[Collected data]
----------

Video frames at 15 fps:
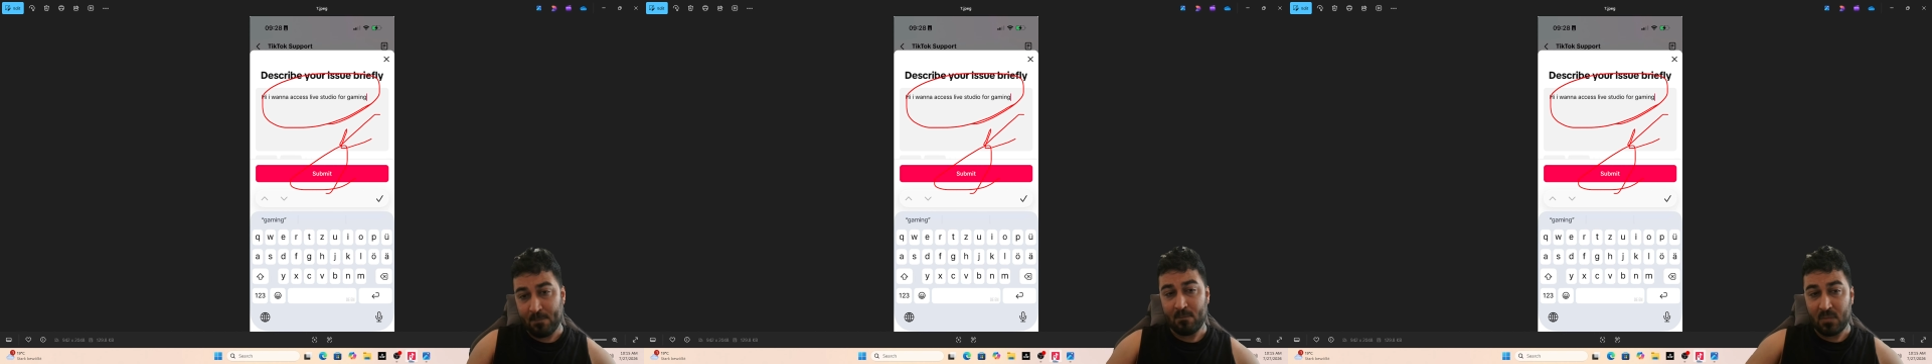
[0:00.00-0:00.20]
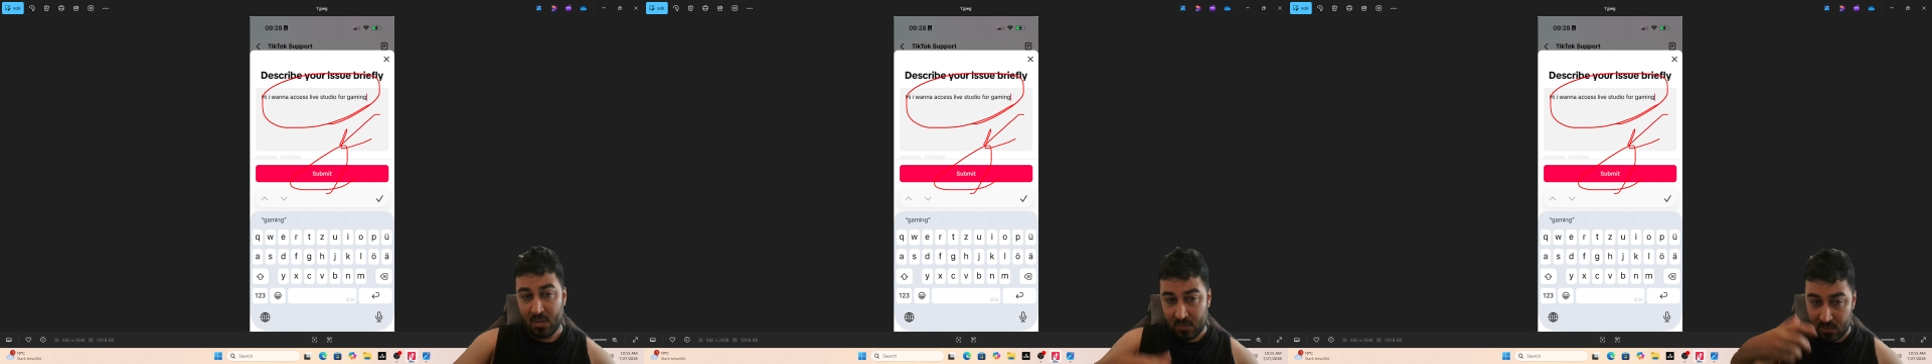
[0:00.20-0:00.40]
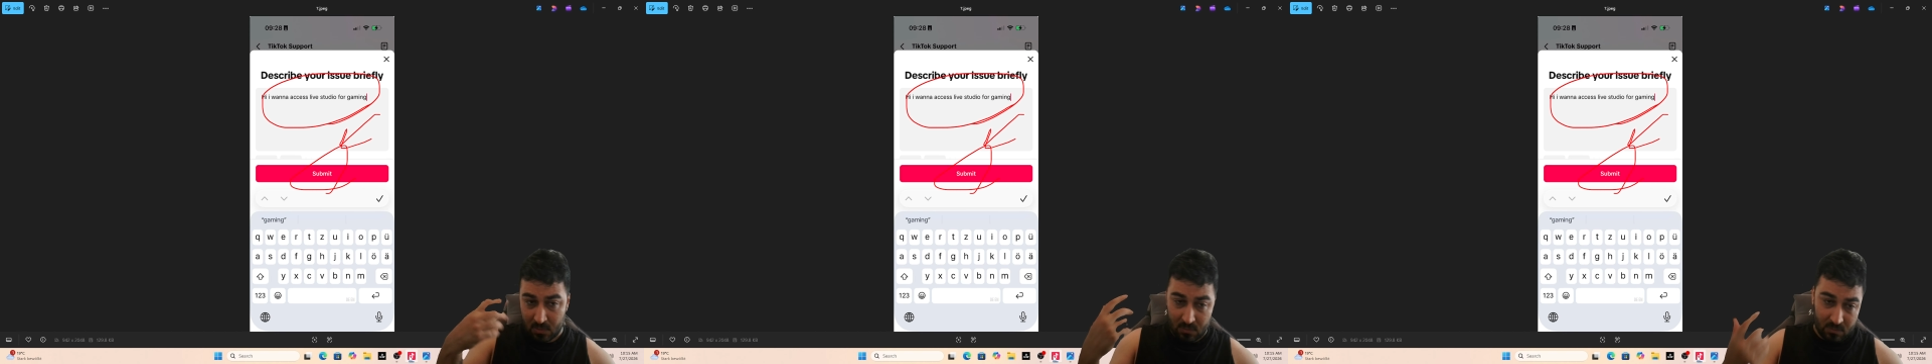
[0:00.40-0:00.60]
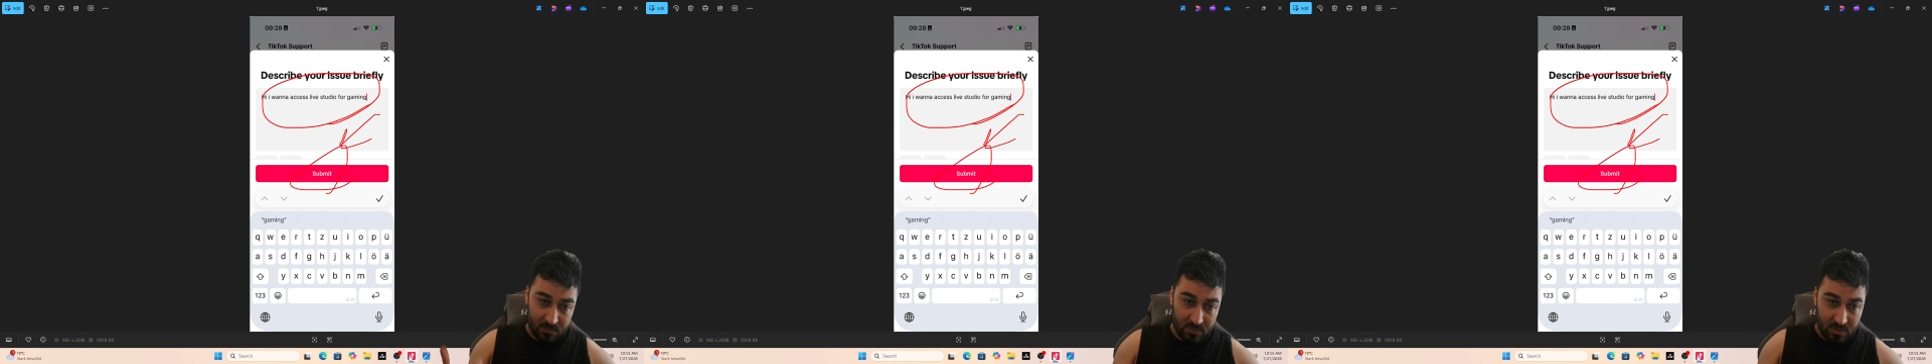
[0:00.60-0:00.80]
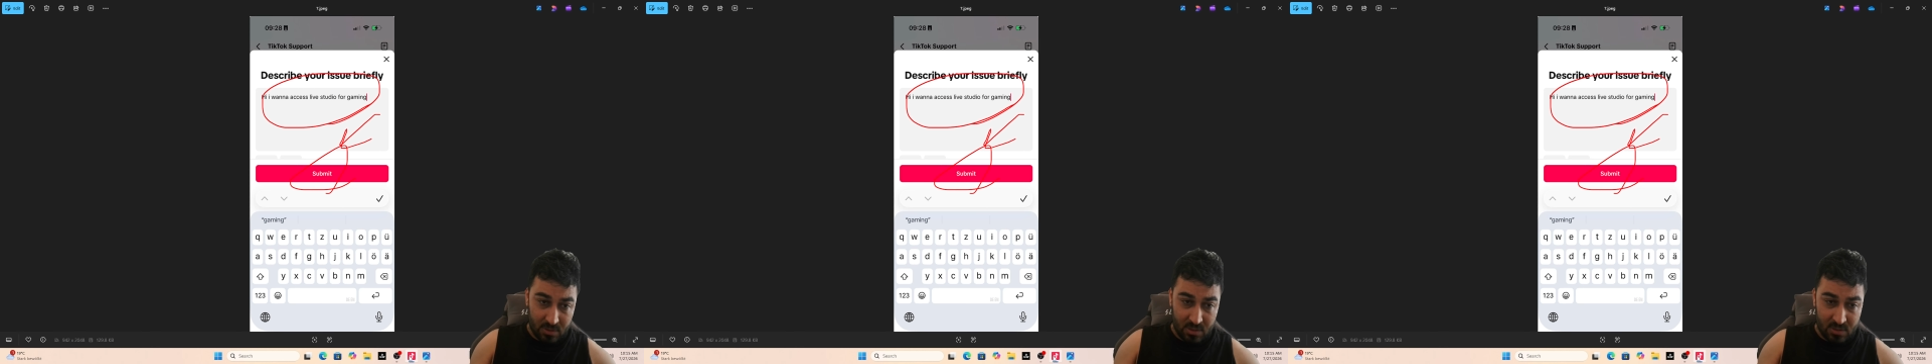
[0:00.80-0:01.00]
So
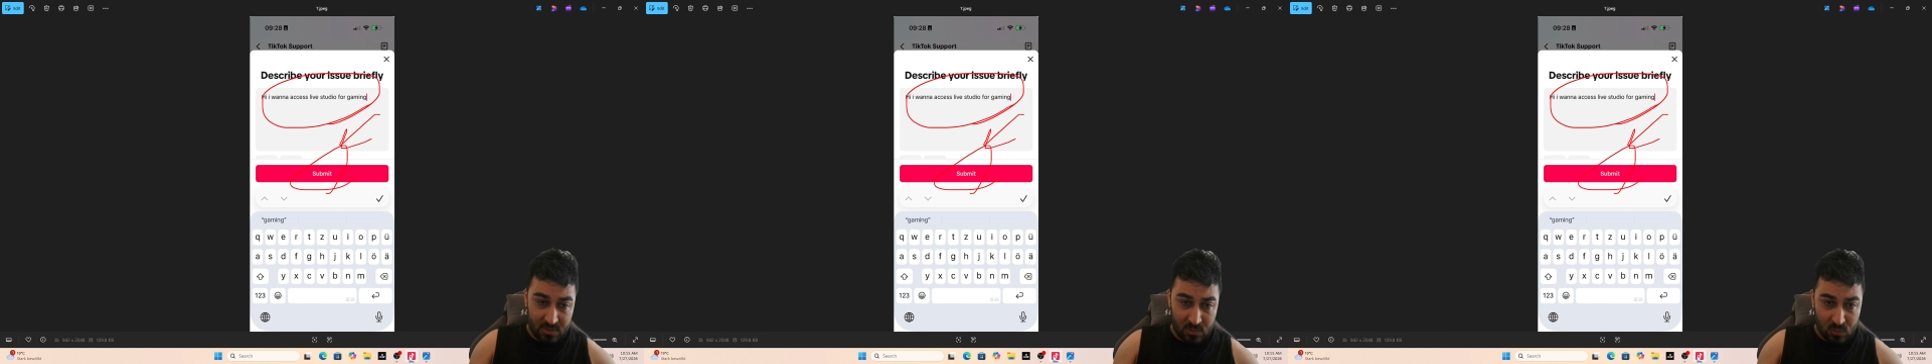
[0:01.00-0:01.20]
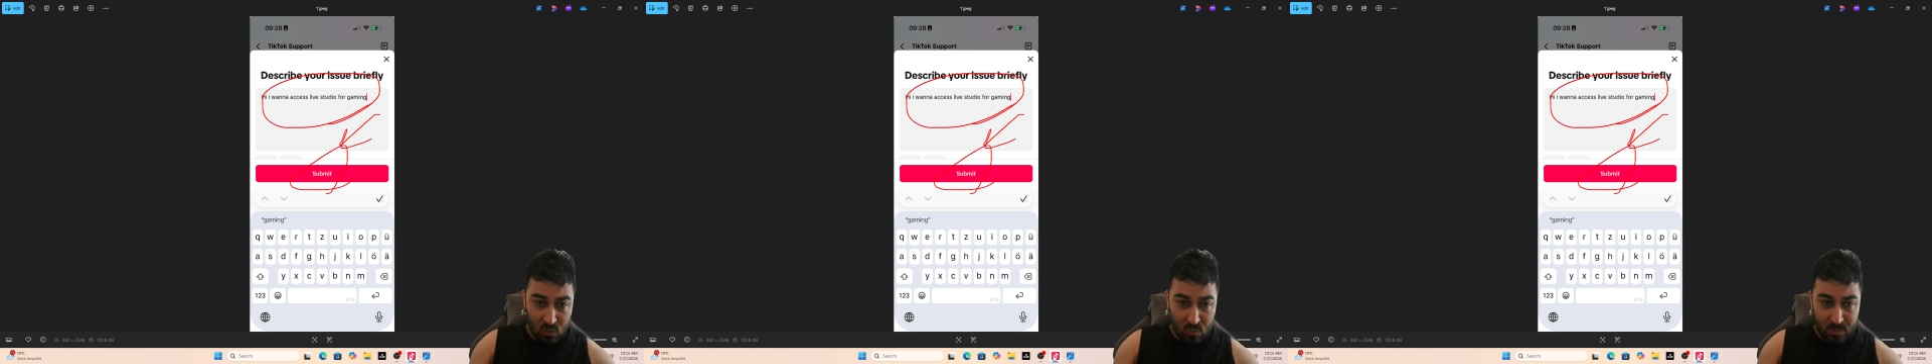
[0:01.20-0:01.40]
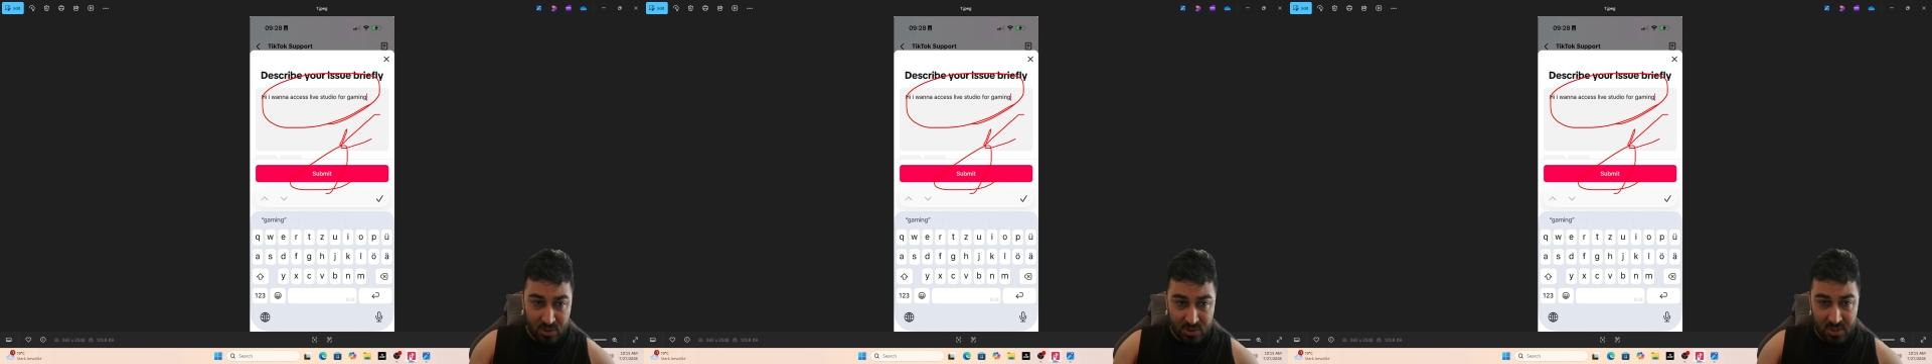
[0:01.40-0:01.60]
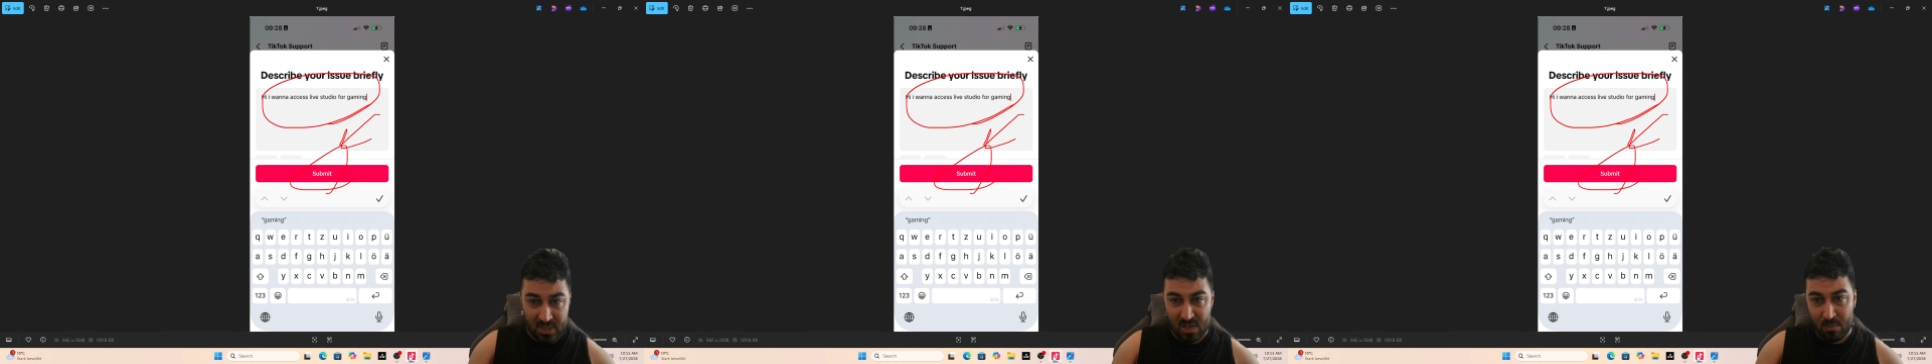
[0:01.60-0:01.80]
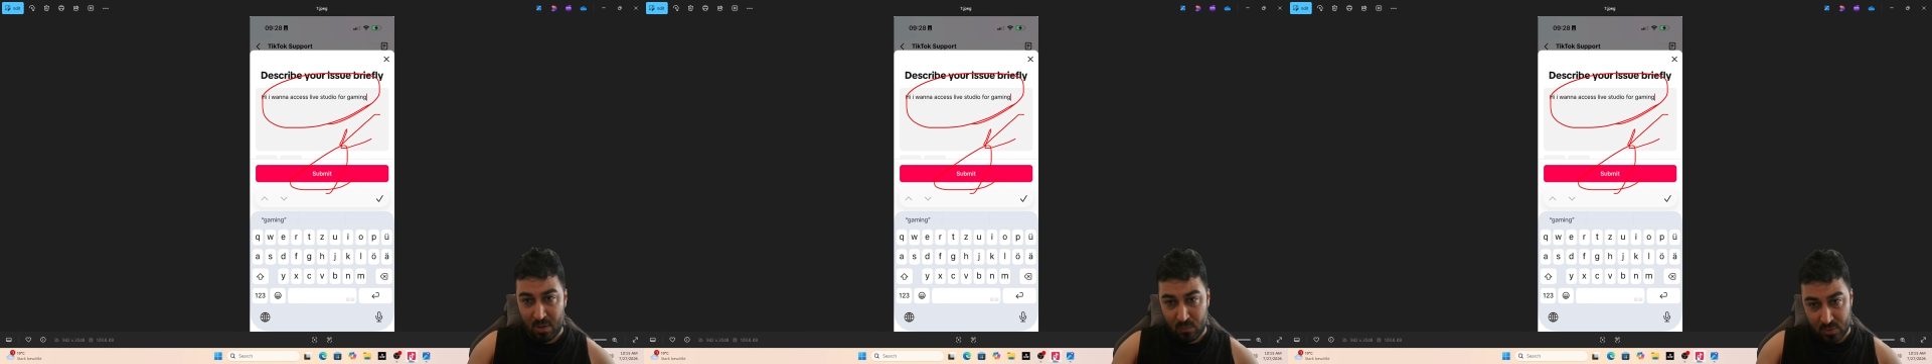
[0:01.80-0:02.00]
there is so much thing
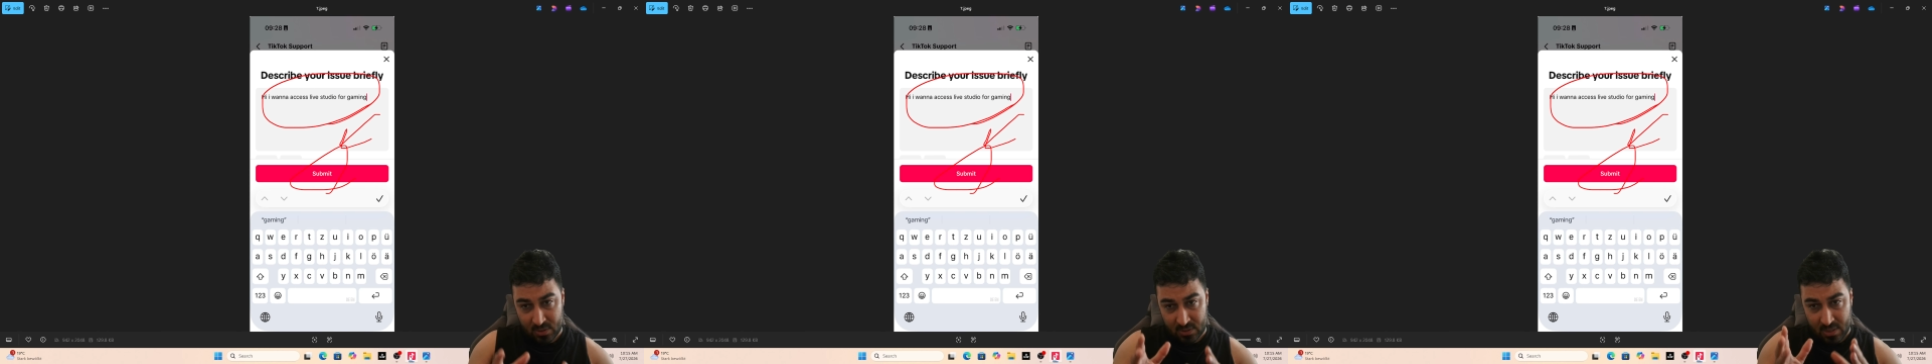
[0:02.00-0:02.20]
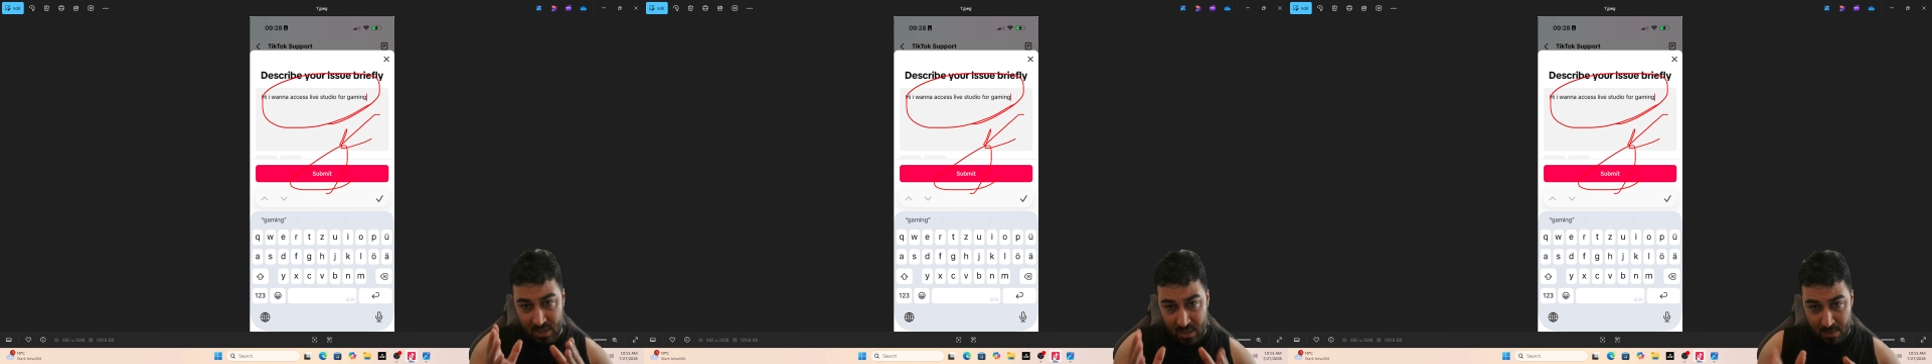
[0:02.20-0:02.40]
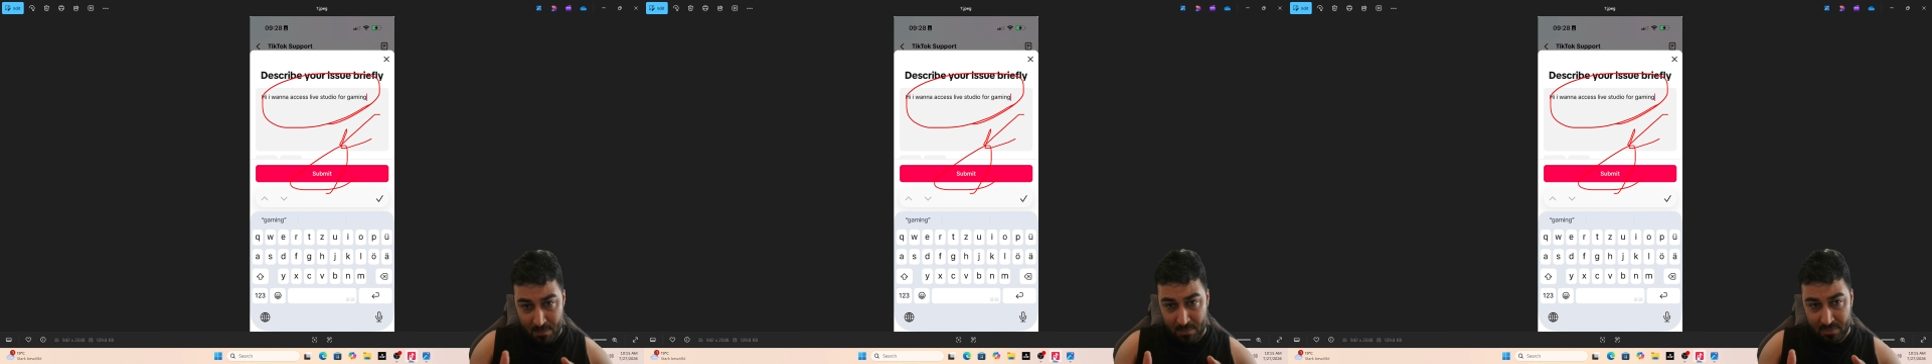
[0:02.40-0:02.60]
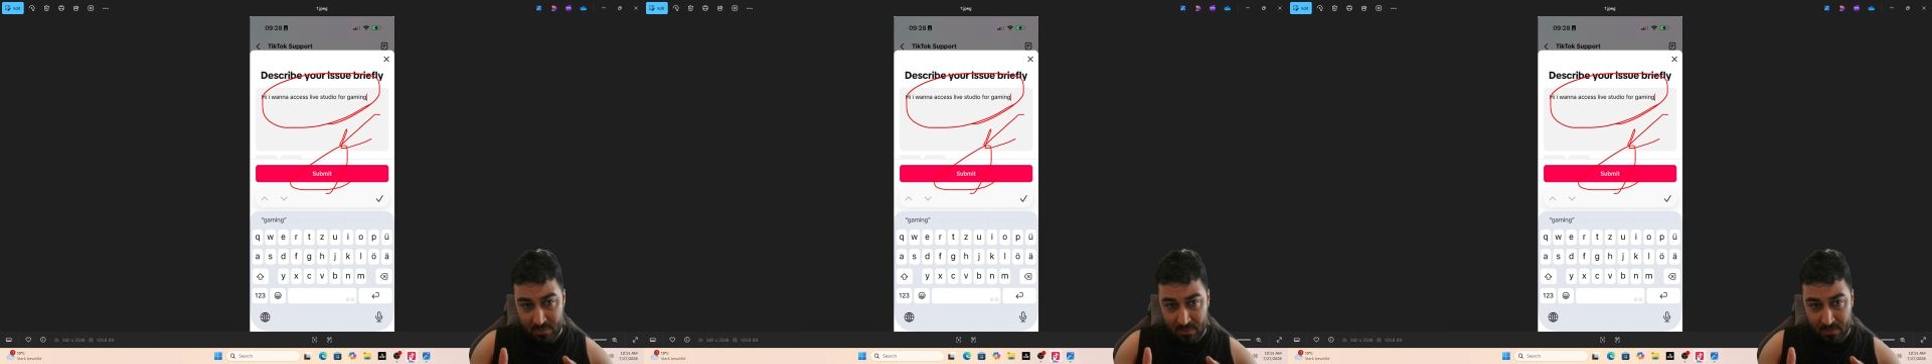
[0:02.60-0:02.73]
about this app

----------

**About this exercise**
Now write out the data word for word, skipping every picture in it.

**Result below**
Video frames at 15 fps:
[0:00.00-0:00.20]
[0:00.20-0:00.40]
[0:00.40-0:00.60]
[0:00.60-0:00.80]
[0:00.80-0:01.00]
So
[0:01.00-0:01.20]
[0:01.20-0:01.40]
[0:01.40-0:01.60]
[0:01.60-0:01.80]
[0:01.80-0:02.00]
there is so much thing
[0:02.00-0:02.20]
[0:02.20-0:02.40]
[0:02.40-0:02.60]
[0:02.60-0:02.73]
about this app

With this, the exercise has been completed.